1. 1. History
Nepal Development Bank Limited (NDBL) was established under the Company Act, 2053(1997) in Chaitra 6, 2054 (March 19, 1998). It was the first national level development bank established by the private sector in Nepal. It had commenced its operation since Magh 17, 2055(January 31, 1999) as per Development Bank Act, 2052 (1996). Since Baisakh 21, 2063(May 4, 2006), it had imparted its services in accordance with Bank and Financial Institution Act, 2063. It had entered into the subscription and services agreement with Industrial Development Bank of India Ltd. (IDBI), the most leading development bank of India on 7th July 2003. It had been honored with ADFIAP (Association of Development Financing Institution in Asia and the Pacific and foreign countries) Development Awards 2004 Infrastructure Development Category for its significant contribution towards infrastructure development in the country. The main objective of NDBL was to cater the demand of medium and long term finance for the industrial, commercial, agricultural, tourism, infrastructure sectors and other services by offering various banking facilities. It mobilized its sources in the form of fixed, saving and other short-term deposits with competitive interest rates.
1.2. Bank Failure:
Bank (depository institutions) failures are widely perceived to have greater adverse effects on the economy and thus are considered more important than the failure of other types of business firms.
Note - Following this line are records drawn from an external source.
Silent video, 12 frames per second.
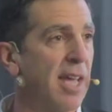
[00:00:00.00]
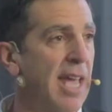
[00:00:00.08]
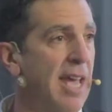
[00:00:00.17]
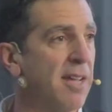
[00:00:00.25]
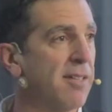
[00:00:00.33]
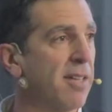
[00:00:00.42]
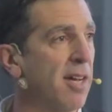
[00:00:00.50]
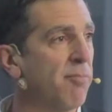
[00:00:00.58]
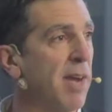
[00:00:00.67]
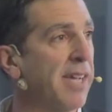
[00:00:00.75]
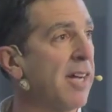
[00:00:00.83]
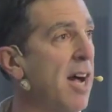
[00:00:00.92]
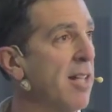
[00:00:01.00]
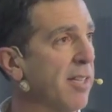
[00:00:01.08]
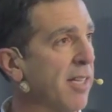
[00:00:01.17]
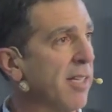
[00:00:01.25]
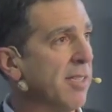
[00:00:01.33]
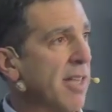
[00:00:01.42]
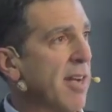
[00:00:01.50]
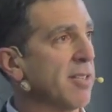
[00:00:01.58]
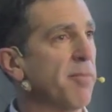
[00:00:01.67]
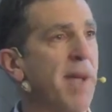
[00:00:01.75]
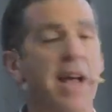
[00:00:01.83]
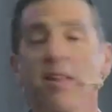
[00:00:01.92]
And my colleague,
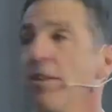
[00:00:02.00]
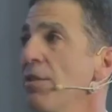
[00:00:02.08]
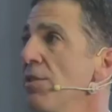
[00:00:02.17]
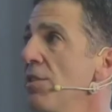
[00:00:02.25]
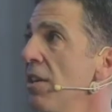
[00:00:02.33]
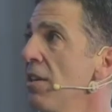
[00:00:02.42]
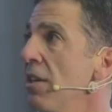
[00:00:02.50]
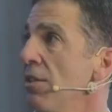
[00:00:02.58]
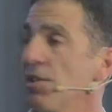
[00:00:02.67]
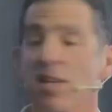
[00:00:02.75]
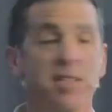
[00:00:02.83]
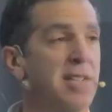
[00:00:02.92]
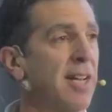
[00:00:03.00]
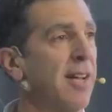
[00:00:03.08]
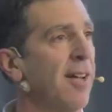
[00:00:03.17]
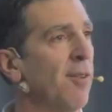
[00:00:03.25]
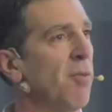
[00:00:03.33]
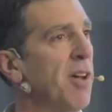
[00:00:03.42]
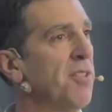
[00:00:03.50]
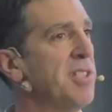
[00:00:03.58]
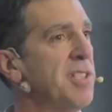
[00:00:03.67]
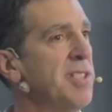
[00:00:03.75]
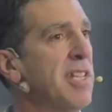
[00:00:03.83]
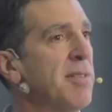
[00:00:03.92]
Dr. Mallet, who's sitting here, says, while
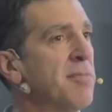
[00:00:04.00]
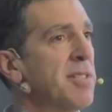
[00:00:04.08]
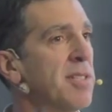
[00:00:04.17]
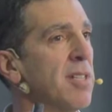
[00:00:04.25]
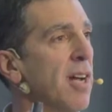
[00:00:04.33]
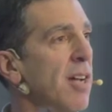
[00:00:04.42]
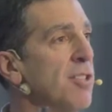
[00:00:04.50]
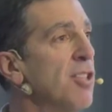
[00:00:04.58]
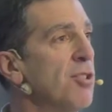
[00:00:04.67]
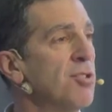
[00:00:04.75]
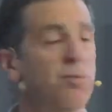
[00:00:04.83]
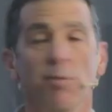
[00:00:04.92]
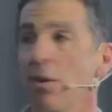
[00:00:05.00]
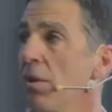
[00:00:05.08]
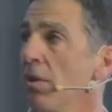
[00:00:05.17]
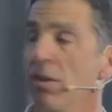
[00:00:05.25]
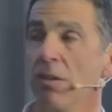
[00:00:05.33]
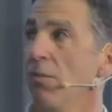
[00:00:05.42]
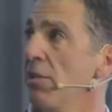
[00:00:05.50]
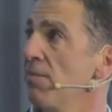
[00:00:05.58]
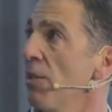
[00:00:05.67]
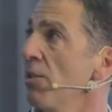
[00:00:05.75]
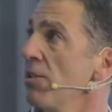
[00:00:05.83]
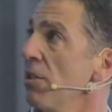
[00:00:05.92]
this seems unusual, what's
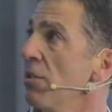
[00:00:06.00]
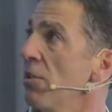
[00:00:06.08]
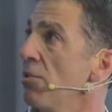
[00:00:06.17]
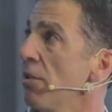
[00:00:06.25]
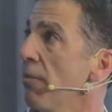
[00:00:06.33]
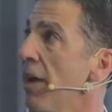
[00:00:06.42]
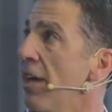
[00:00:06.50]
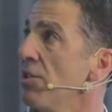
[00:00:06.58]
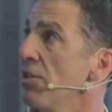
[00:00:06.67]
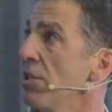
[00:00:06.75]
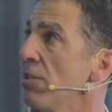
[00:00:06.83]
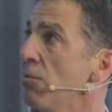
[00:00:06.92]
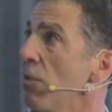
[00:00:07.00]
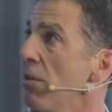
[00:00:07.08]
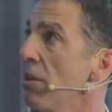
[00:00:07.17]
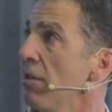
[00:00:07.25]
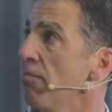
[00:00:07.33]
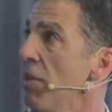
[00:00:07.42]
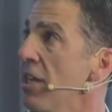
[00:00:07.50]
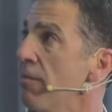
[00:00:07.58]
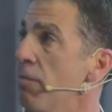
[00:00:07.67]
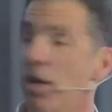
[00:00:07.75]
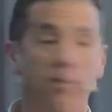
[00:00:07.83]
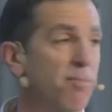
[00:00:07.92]
most unusual about it is she's wearing
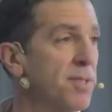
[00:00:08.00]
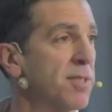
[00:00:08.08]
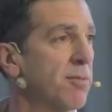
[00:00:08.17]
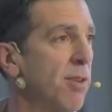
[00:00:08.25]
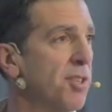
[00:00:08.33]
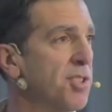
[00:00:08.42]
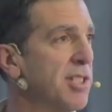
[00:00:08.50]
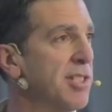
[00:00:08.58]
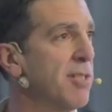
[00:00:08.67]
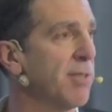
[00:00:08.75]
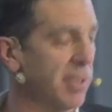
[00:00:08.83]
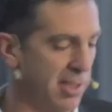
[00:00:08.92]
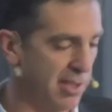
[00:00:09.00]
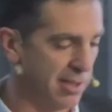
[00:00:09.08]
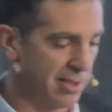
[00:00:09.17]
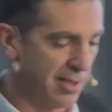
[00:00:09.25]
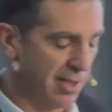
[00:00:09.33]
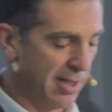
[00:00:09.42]
pink pumps while she's doing this.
In part, bank failures are viewed to be more damaging than other failures because of a fear that they may spread in domino fashion throughout the banking system, felling solvent as well as insolvent banks. Thus, the failure of an individual bank introduces the possibility of system wide failures. This perception is widespread. It appears to exist in almost every country at almost every point in time regardless of the existing economic or political structure. As a result, bank failures have been and continue to be a major public policy concern in all countries and a major reason that banks are regulated more rigorously than other firms. A bank fails economically when the market value of its assets declines below the market value of its liabilities, so that the market value of its capital (net worth) becomes negative. At such times, the bank cannot expect to pay all of its depositors in full and on time. The bank, or indeed any firm, should be resolved as quickly as possible in order to treat all depositors (creditors) fairly and not allow a run by depositors holding demand and short-dated deposits. The longer an insolvent bank is permitted to operate, the more time such informed depositors have to withdraw their funds at par value and effectively strip the bank of its valuable assets. The entire loss will then be borne by less informed depositors and holders of longer-dated deposits. Moreover, because banks are closely intertwined financially with each other through lending to and borrowing from each other, holding deposit balances with each other, and the payments clearing system, a failure of any one bank is believed to be more likely to spill over to other banks and to do so more quickly. Thus, the banking system is seen as more susceptible to systemic risk, because there is probability that cumulative losses will occur from an event that ignites a series of successive losses along a chain of institutions or markets comprising a system.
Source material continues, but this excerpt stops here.